Помню, когда учился я уже в институте, разыскала меня мать, возвращаясь от старших сыновей, к которым ездила она в гости. В тот день я поздно вернулся с занятий и, когда увидел ее в своей комнатушке, чуть не упал от неожиданности. А она глядела на меня испуганными, умоляющими глазами, не имея силы даже встать со стула. Ткнулся я головой в материнские колени и заплакал, как ребенок, от невысказанной горькой любви к ней, от глубокой обиды и от радости.

— Ну полно, Алешенька! — все гладила она меня по голове жесткой рукой. — Уж прости ты меня, окаянную…
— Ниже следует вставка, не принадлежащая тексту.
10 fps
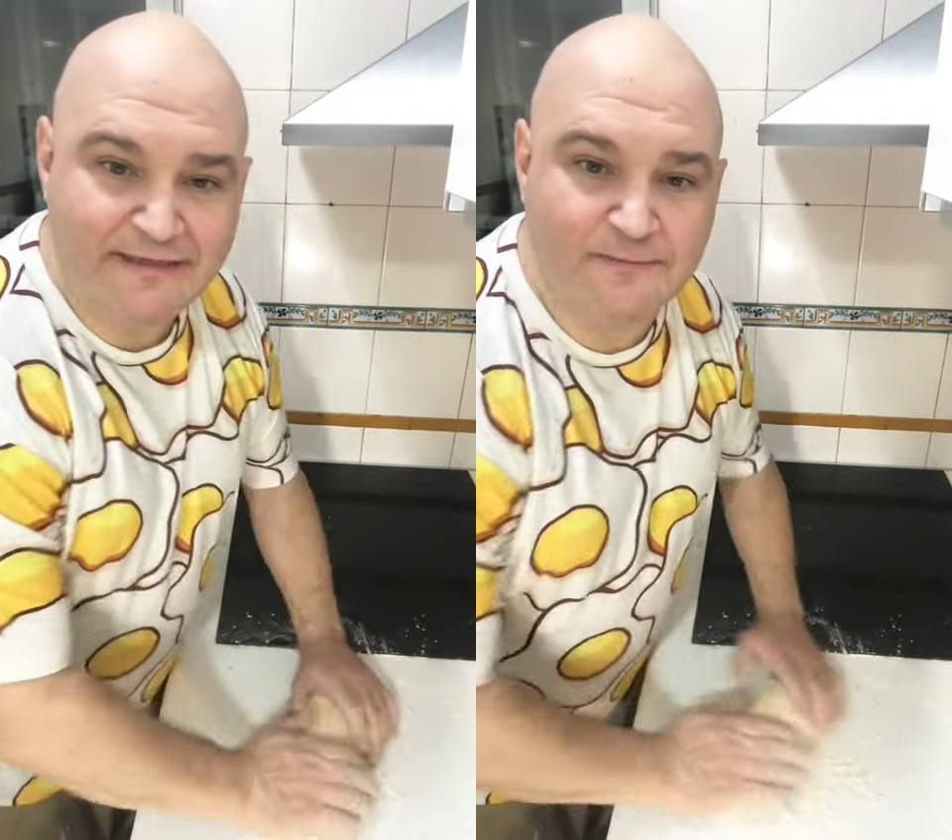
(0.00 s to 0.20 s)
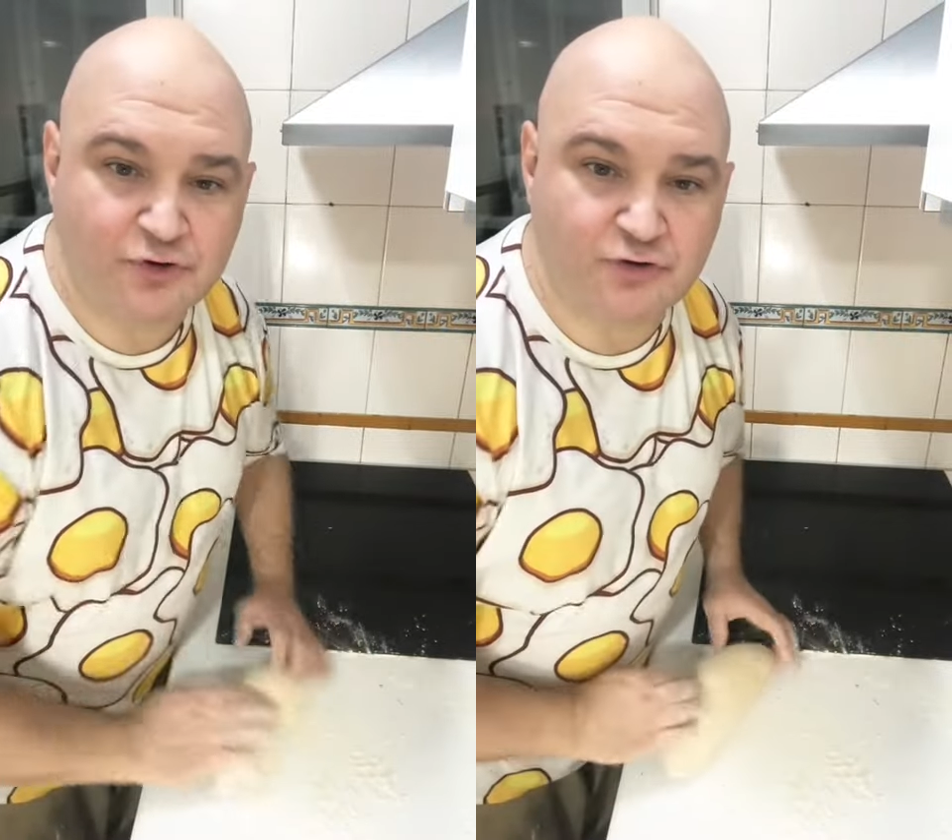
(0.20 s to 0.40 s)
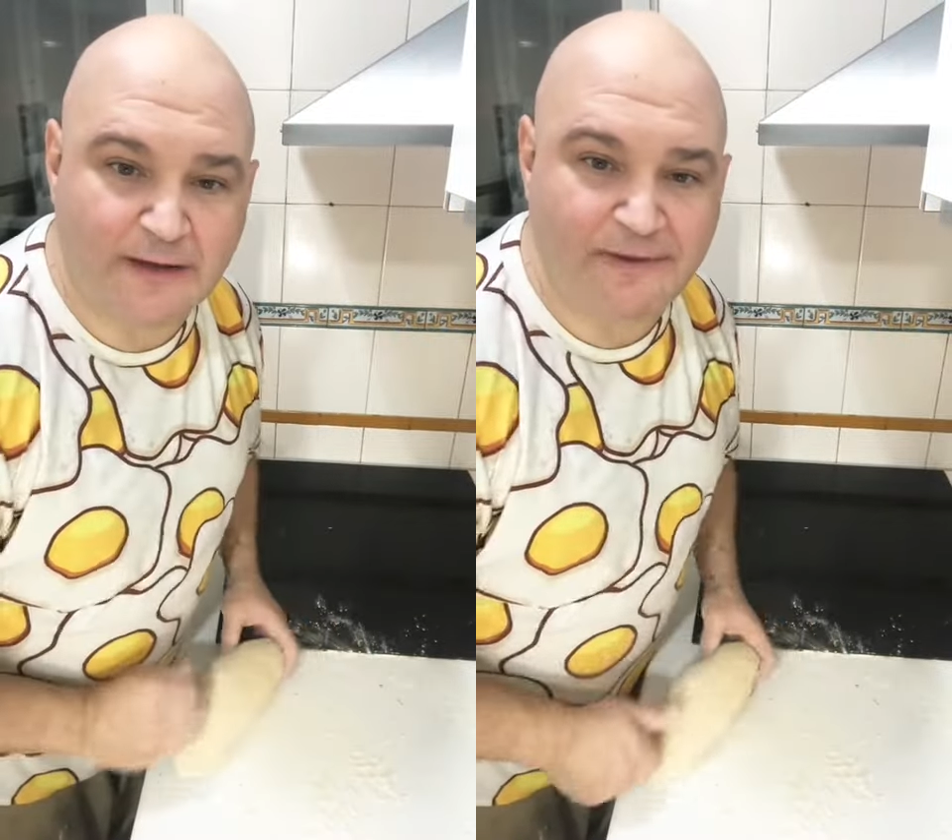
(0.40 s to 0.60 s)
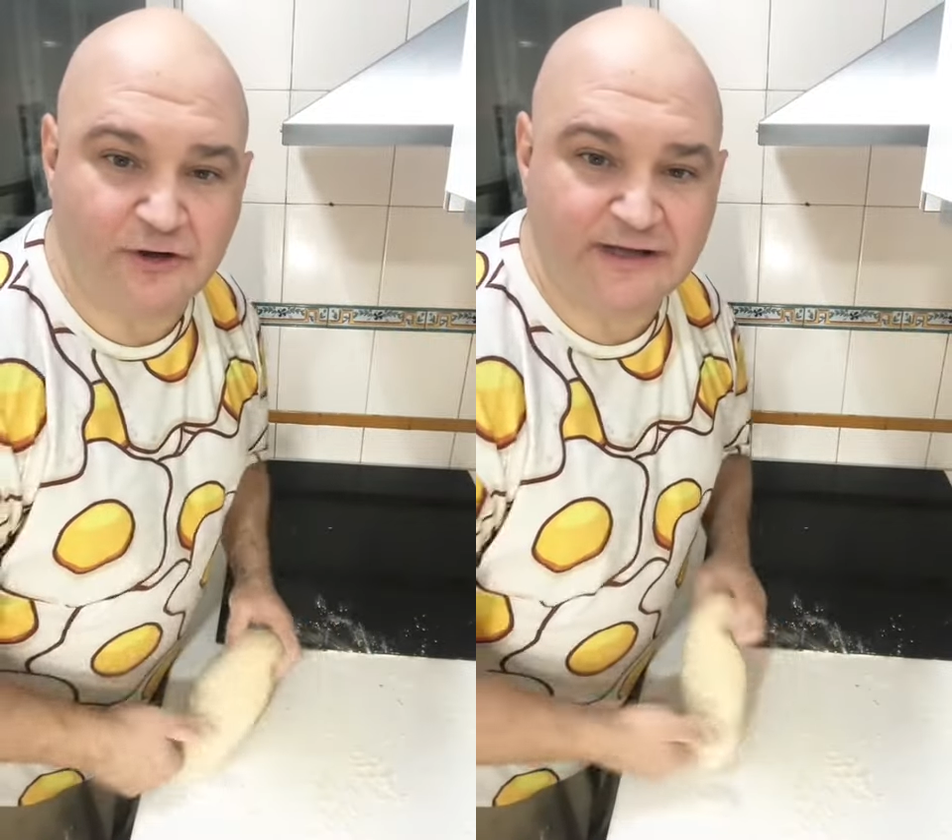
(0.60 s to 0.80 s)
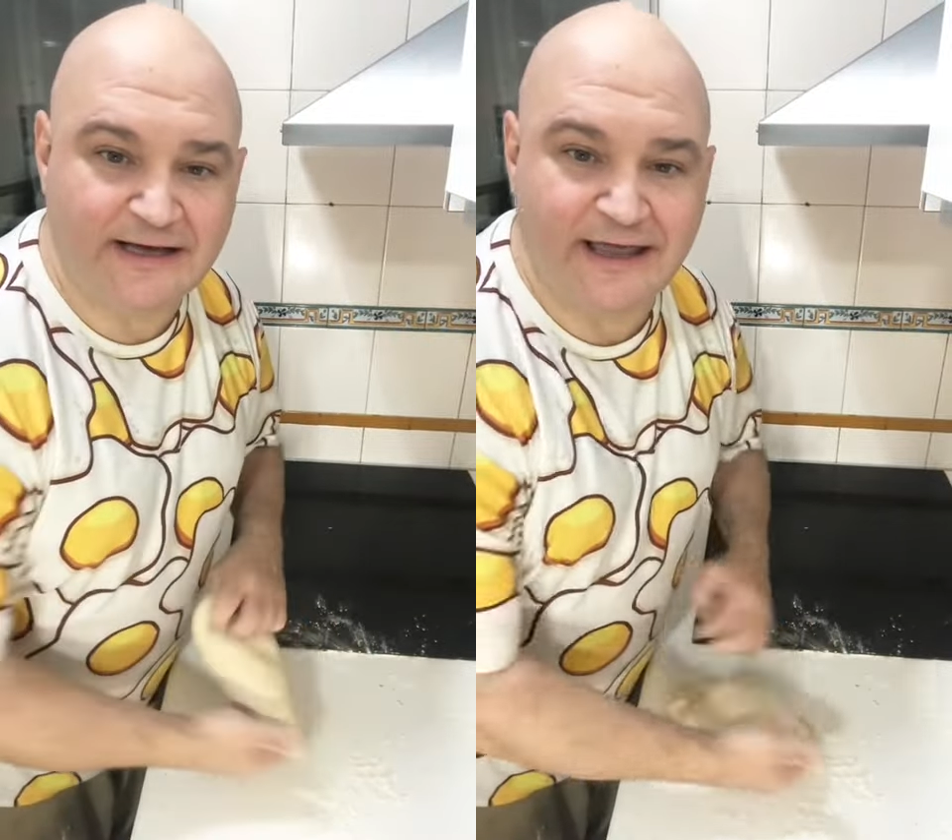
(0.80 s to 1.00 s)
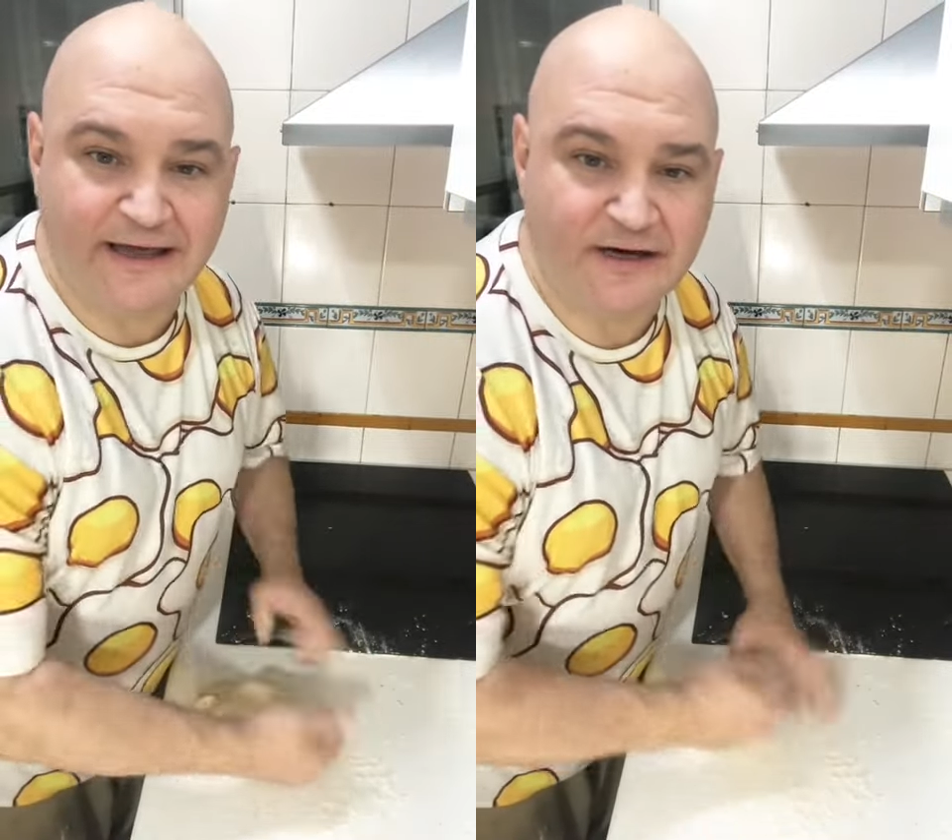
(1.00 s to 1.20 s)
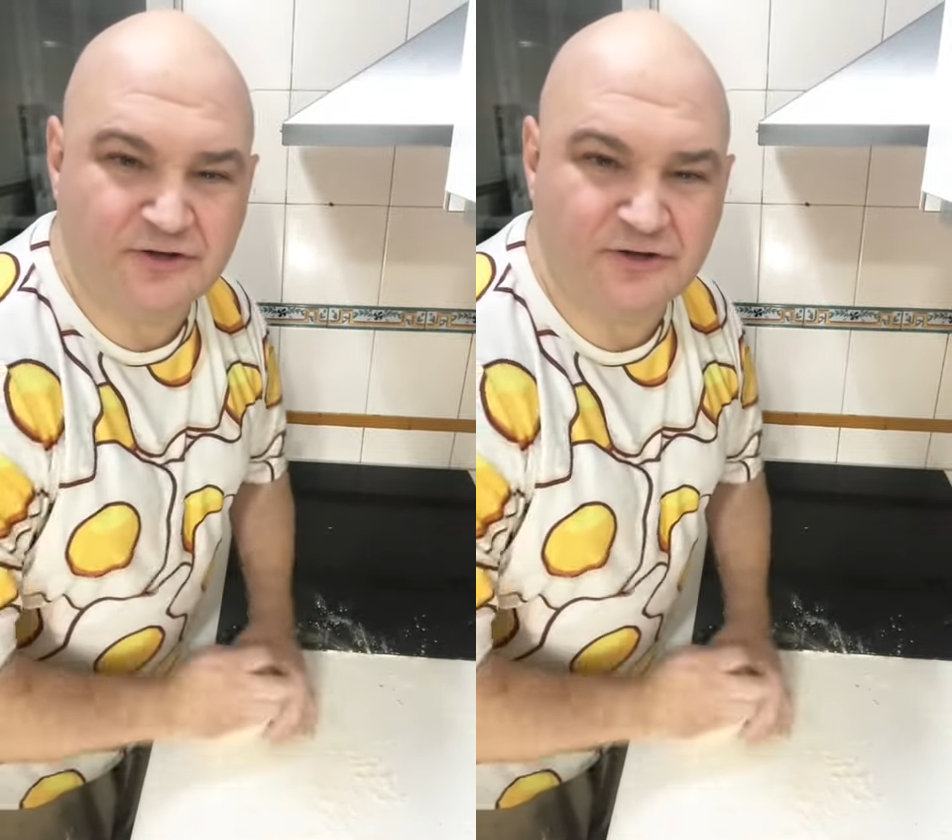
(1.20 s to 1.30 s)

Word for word: hacemos una pelota que creoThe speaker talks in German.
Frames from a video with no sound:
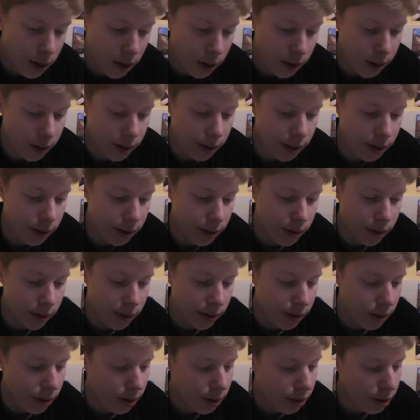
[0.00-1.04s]
Äh,
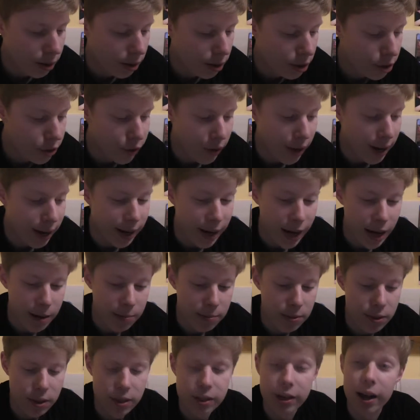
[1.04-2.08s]
zwei
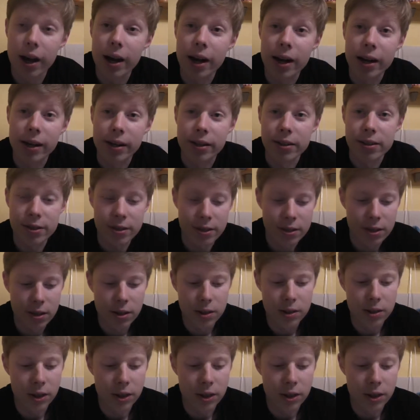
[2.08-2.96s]
Games in eins,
Конечно, отец узнал о нашей встрече, это мне от братьев известно стало. Но и после встречи моей с матерью не написал он мне, не захотел со мной помириться. Неужели до сих пор еще сидит в нем единоличник, хозяин, собственник, которому ради выгоды не жалко и сына потерять? Или, может быть, стыд свой не может он переступить? А может быть, ждет, чтобы я первый поклонился и покорился ему? Нет уж, не дождется он этого!